Health

Africa: Unicef Goodwill Ambassador Vanessa Nakate Takes a Stand for Adolescent Girls During Visit to Rwanda


Kigali/New York — Nakate calls for US$ 1 billion global investment at Women Deliver Conference to improve girls’ access to health, education, and protection

UNICEF Goodwill Ambassador Vanessa Nakate is joining thousands of girls and women at the Women Deliver Conference in Rwanda this week to call for increased investment to protect and promote the rights of adolescent girls.

Ugandan climate activist Nakate made the call during a one-week visit with UNICEF to Kigali, Rwanda, to meet girls and women who are working to overcome the deprivations they face daily, including gender inequality and climate change.
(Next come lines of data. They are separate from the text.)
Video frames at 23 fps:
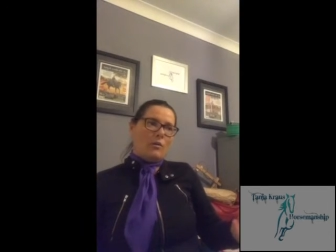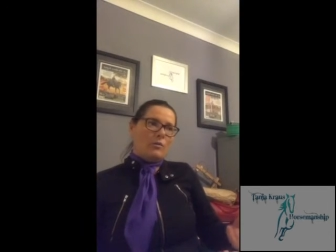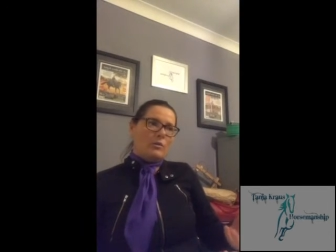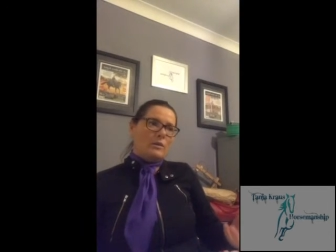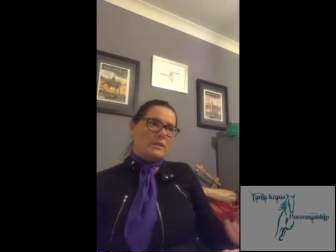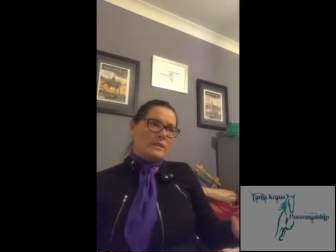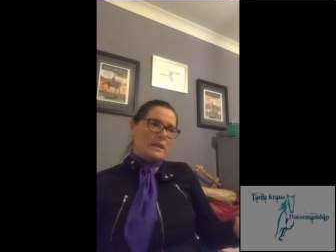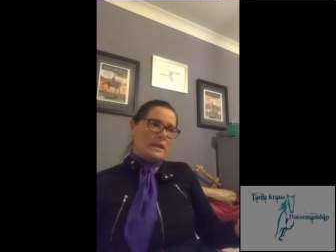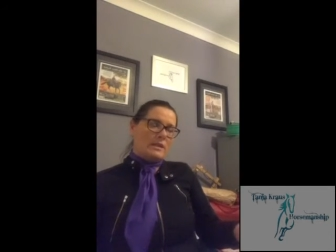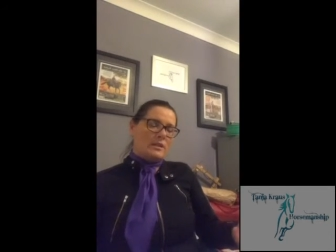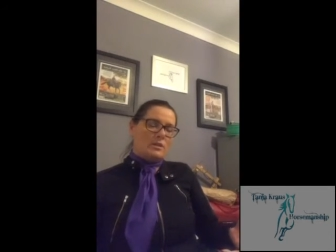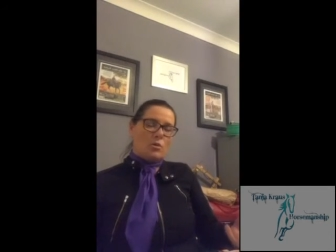we
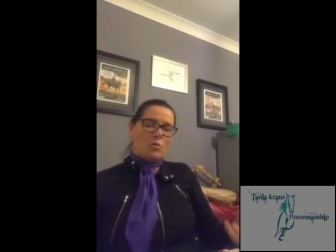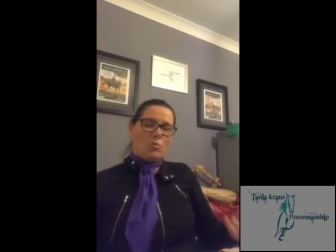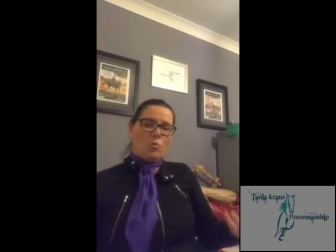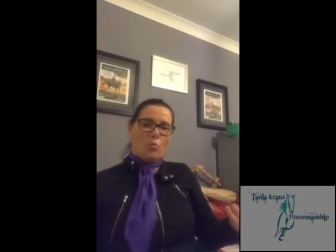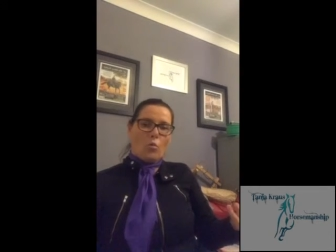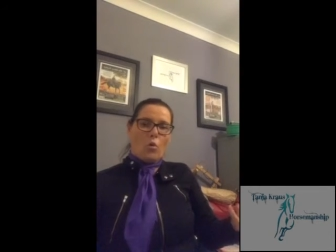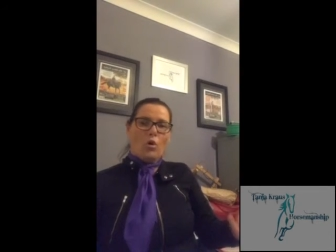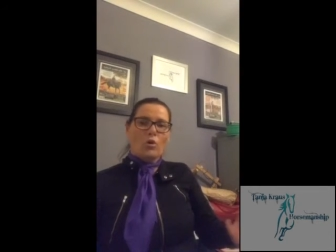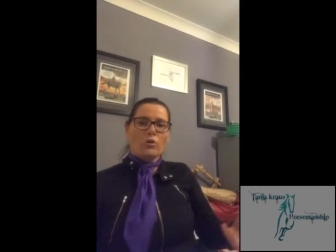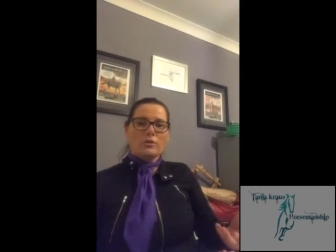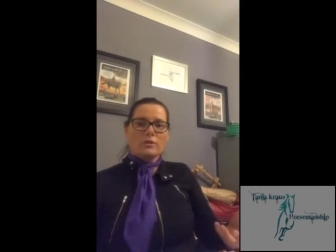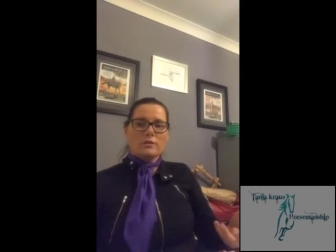tend to
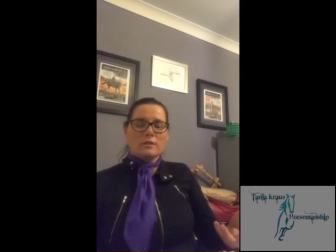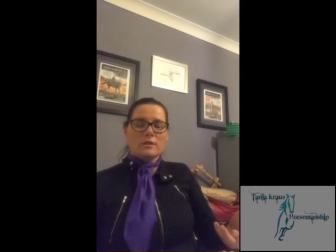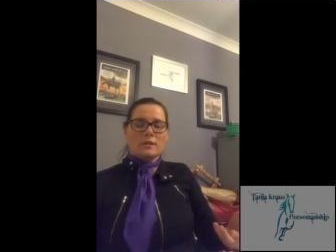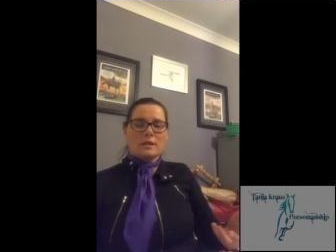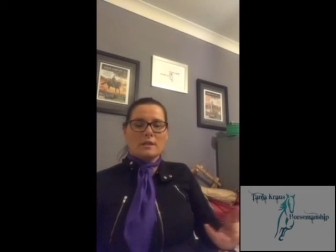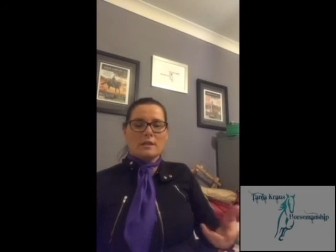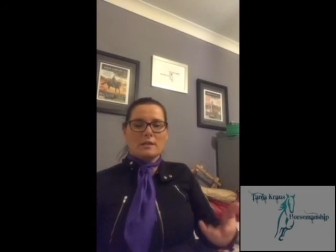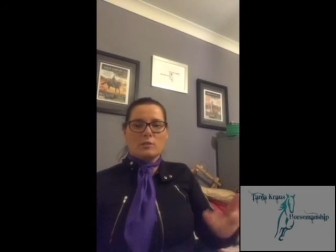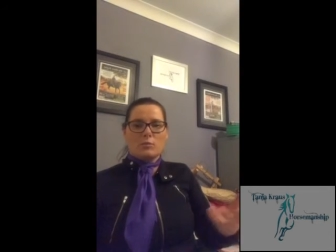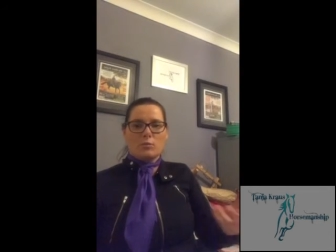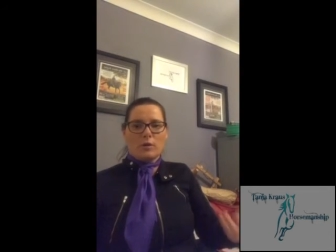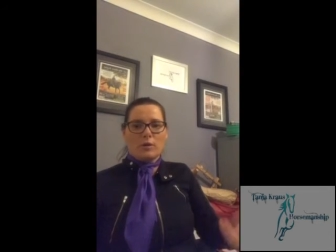want to
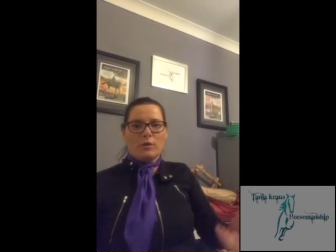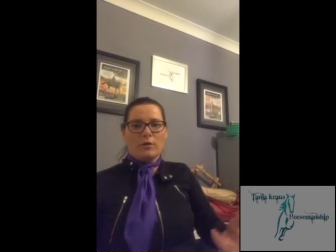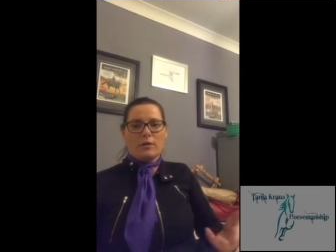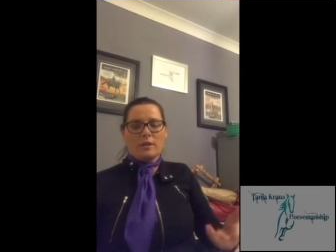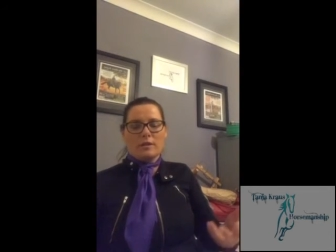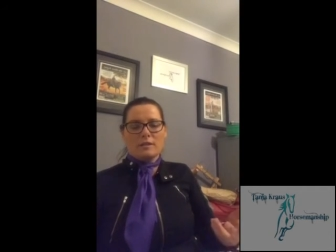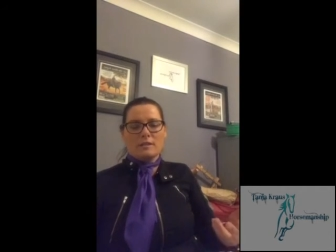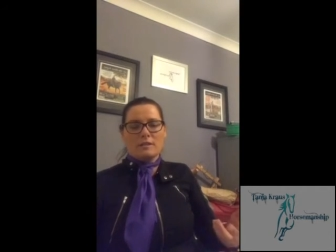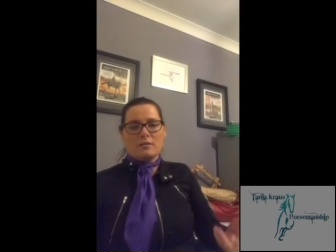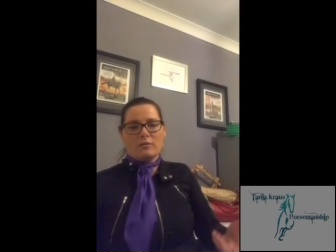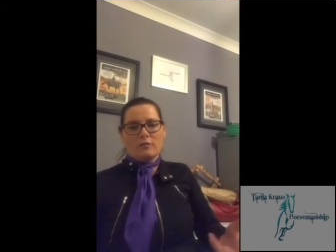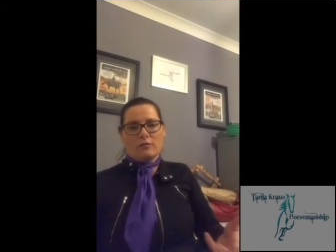
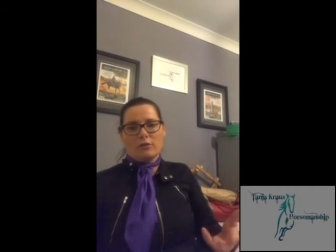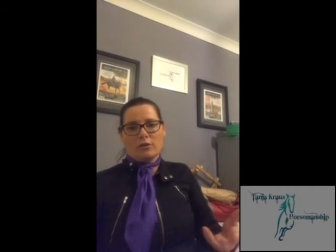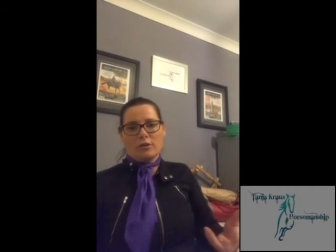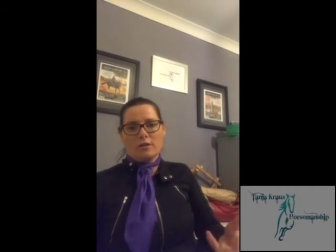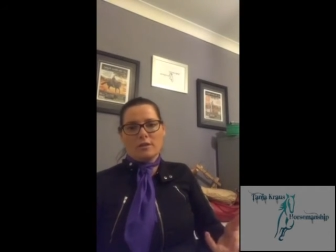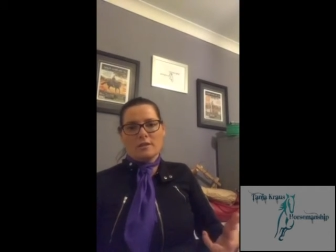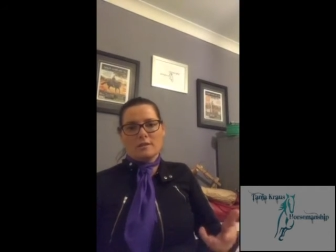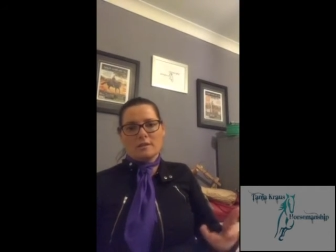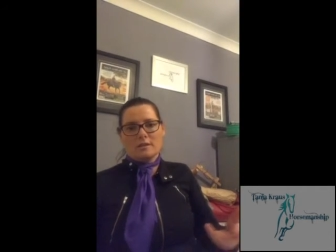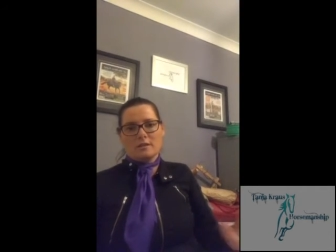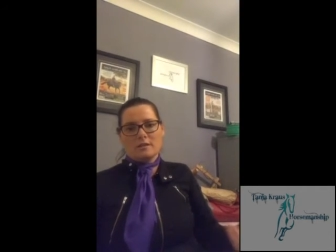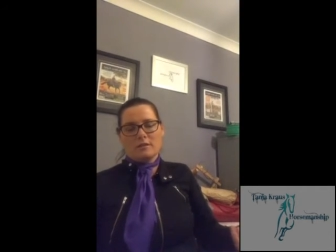experience different
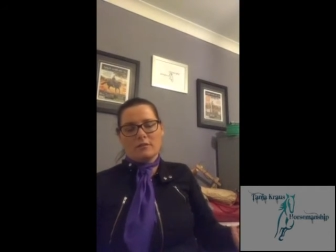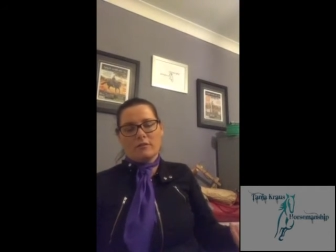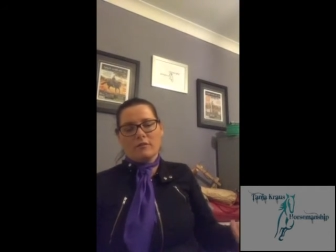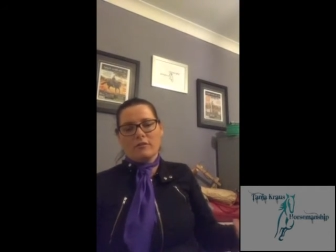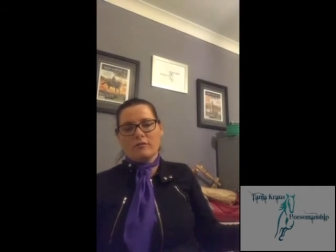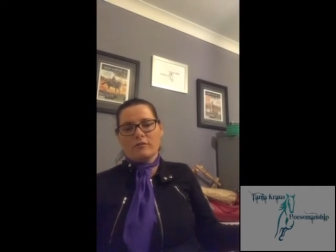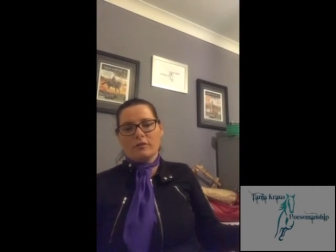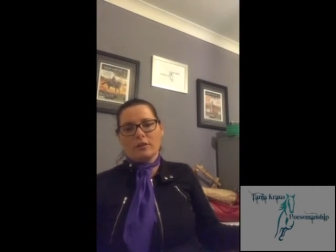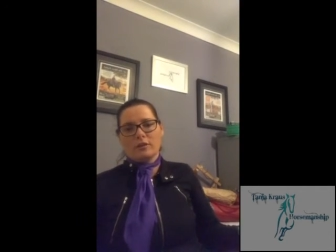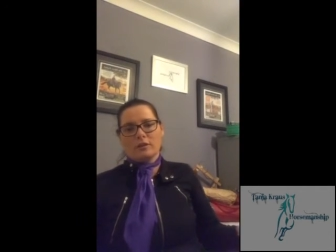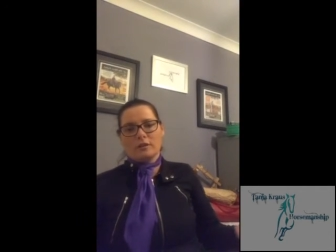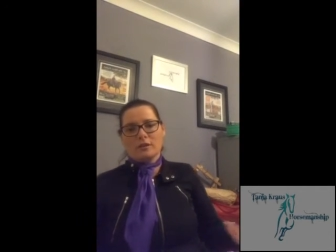things and
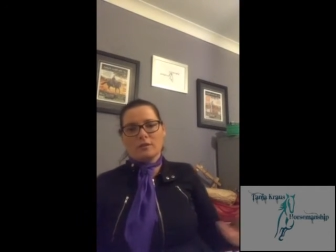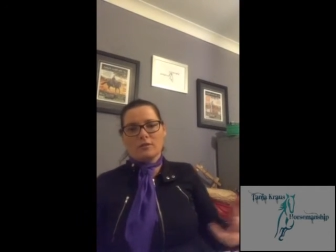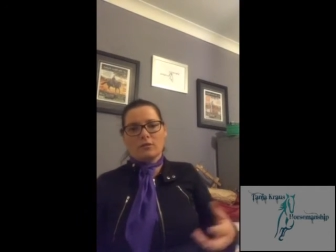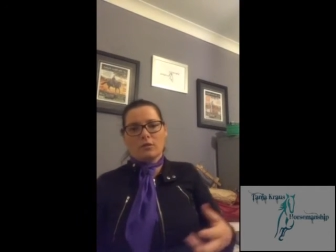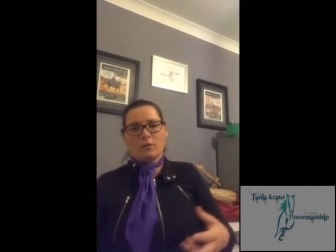different feelings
“There is no climate justice without gender justice,” said UNICEF Goodwill Ambassador Vanessa Nakate. “Together, climate crises and gender inequality cut across every part of a girl’s life. But in a world where every girl is listened to, I know the world would stand a better chance, both when it comes to the existential threat of climate change, and to becoming a more equal, innovative, powerful, and beautiful place.”

Studies show that girls and young women are the hardest hit by climate change. According to latest estimates, by 2025, climate change could prevent over 12 million girls from completing their education every year. Girls are the first to leave school to assist their families affected by changing climate conditions, shouldering additional household responsibilities during crises. Scarce water resources and unequal gender roles in communities force girls and women to embark on long and unsafe journeys to fetch water, while droughts and floods can make girls miss school during their periods due to the lack of water and safe toilets.

Ahead of the Women Deliver 2023 Conference – the world’s largest multi-sectoral convening to advance gender equality – Nakate kicked off the Girls Deliver: Pre-Conference on Adolescent Girls and launched UNICEF’s call for US$ 1 billion in new investments from the international community, targeting adolescent girls globally with interventions that address urgent health, education, and protection needs by 2025. The call builds on UNICEF’s global Adolescent Girls Strategy – a three-year agenda developed with and for girls that aims to drive greater attention to and funding for at least 20 million adolescent girls in 30 countries as part of UNICEF’s commitments.

During the visit, Nakate also travelled to a remote community in Kirehe District, Eastern Province, where UNICEF-supported the conversion of a diesel-run water supply system into a solar-powered system, benefitting around 11,000 adolescent girls and women. She met girls that spoke about the difference the new system has made to their daily lives, including shorter distances to fetch water at a public communal site, leading to more time for learning and rest, and less threat of injury and abuse. The cost of operation has also been cut in half, and exposure to pollution in the community reduced.